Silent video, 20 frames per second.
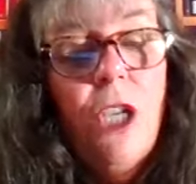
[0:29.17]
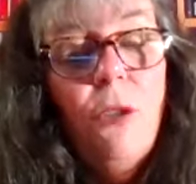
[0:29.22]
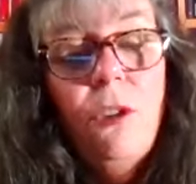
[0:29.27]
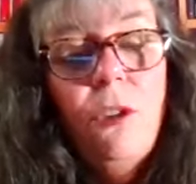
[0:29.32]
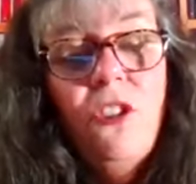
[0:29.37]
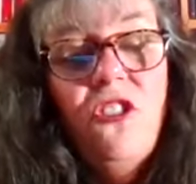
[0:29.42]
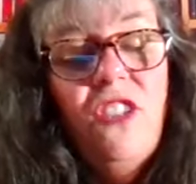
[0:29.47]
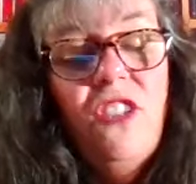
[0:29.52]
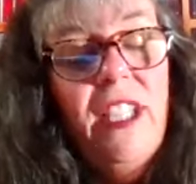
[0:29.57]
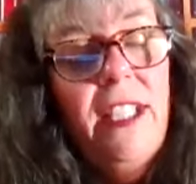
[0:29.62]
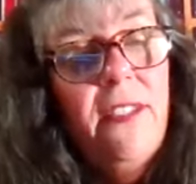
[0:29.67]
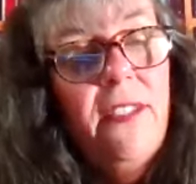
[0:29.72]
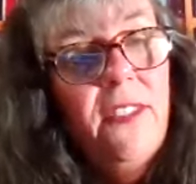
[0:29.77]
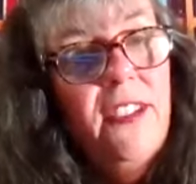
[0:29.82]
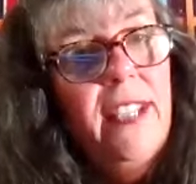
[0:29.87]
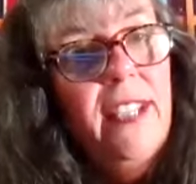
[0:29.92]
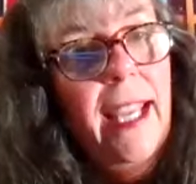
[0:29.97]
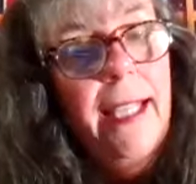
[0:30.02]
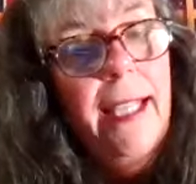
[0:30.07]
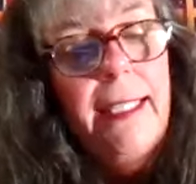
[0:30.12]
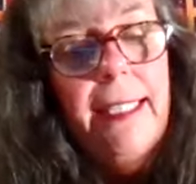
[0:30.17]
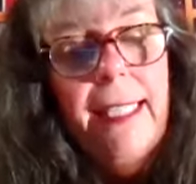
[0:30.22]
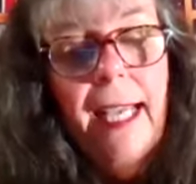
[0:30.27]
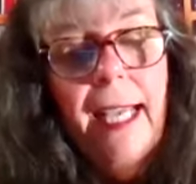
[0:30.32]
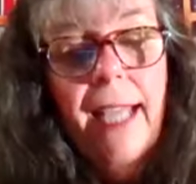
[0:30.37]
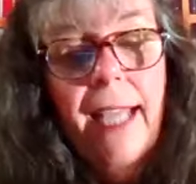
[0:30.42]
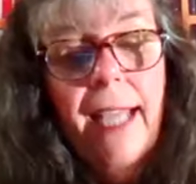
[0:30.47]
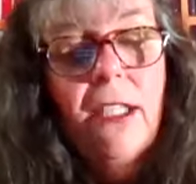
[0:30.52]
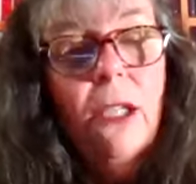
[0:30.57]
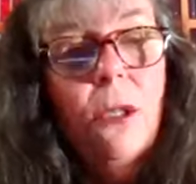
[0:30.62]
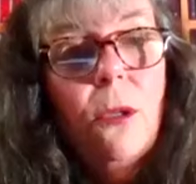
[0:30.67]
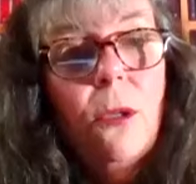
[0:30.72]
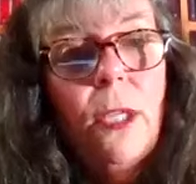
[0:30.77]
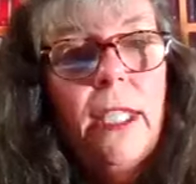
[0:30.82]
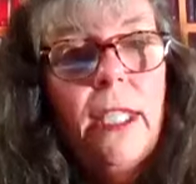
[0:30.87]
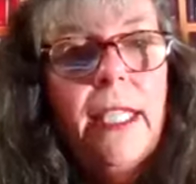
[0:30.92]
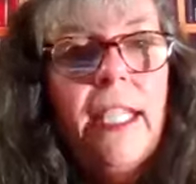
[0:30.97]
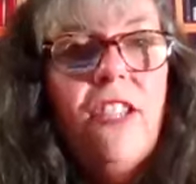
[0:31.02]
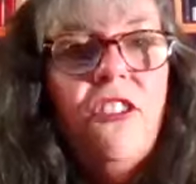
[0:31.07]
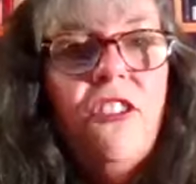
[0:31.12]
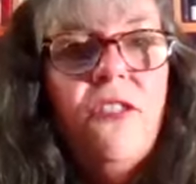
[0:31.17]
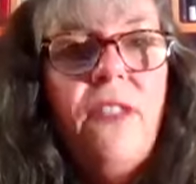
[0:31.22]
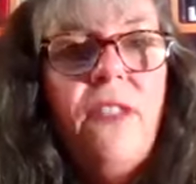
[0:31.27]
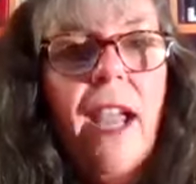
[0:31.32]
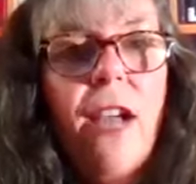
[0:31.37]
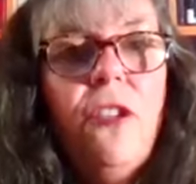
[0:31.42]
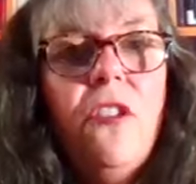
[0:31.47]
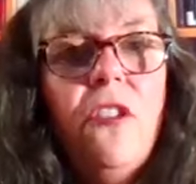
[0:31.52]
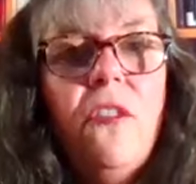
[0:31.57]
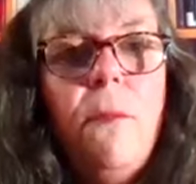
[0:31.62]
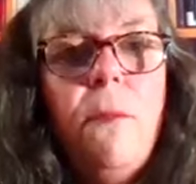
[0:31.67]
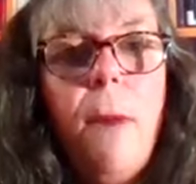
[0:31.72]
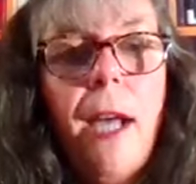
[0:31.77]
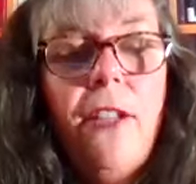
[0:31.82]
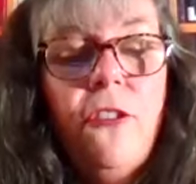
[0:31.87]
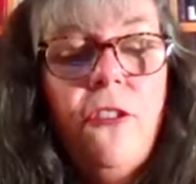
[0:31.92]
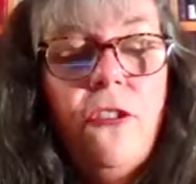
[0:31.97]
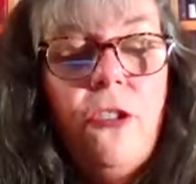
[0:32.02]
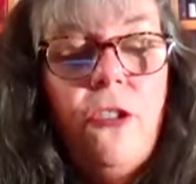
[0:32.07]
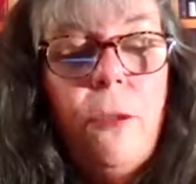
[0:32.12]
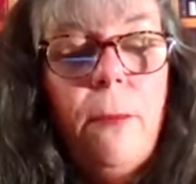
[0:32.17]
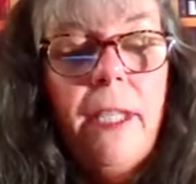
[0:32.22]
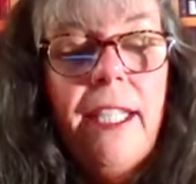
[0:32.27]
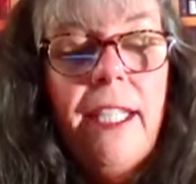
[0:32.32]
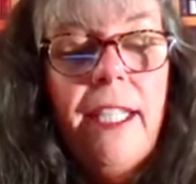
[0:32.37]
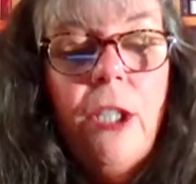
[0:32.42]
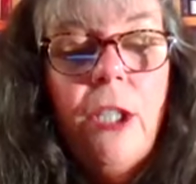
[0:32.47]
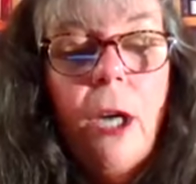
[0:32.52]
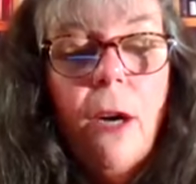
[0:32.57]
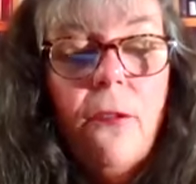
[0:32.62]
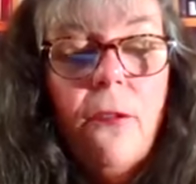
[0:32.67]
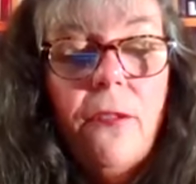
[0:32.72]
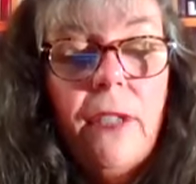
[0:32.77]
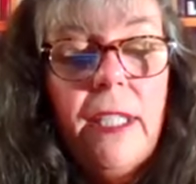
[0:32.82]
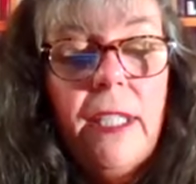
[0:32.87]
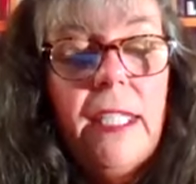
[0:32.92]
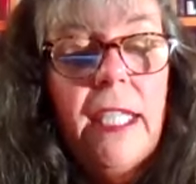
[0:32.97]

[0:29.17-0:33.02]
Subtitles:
Christina Vitagliano is the founder of Monster Mini Golf,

WHAT YOU WILL DO:
Give back the whole listing as it stands, minus its pictures.

TASK RESULT:
Silent video, 20 frames per second.
[0:29.17]
[0:29.22]
[0:29.27]
[0:29.32]
[0:29.37]
[0:29.42]
[0:29.47]
[0:29.52]
[0:29.57]
[0:29.62]
[0:29.67]
[0:29.72]
[0:29.77]
[0:29.82]
[0:29.87]
[0:29.92]
[0:29.97]
[0:30.02]
[0:30.07]
[0:30.12]
[0:30.17]
[0:30.22]
[0:30.27]
[0:30.32]
[0:30.37]
[0:30.42]
[0:30.47]
[0:30.52]
[0:30.57]
[0:30.62]
[0:30.67]
[0:30.72]
[0:30.77]
[0:30.82]
[0:30.87]
[0:30.92]
[0:30.97]
[0:31.02]
[0:31.07]
[0:31.12]
[0:31.17]
[0:31.22]
[0:31.27]
[0:31.32]
[0:31.37]
[0:31.42]
[0:31.47]
[0:31.52]
[0:31.57]
[0:31.62]
[0:31.67]
[0:31.72]
[0:31.77]
[0:31.82]
[0:31.87]
[0:31.92]
[0:31.97]
[0:32.02]
[0:32.07]
[0:32.12]
[0:32.17]
[0:32.22]
[0:32.27]
[0:32.32]
[0:32.37]
[0:32.42]
[0:32.47]
[0:32.52]
[0:32.57]
[0:32.62]
[0:32.67]
[0:32.72]
[0:32.77]
[0:32.82]
[0:32.87]
[0:32.92]
[0:32.97]

[0:29.17-0:33.02]
Subtitles:
Christina Vitagliano is the founder of Monster Mini Golf,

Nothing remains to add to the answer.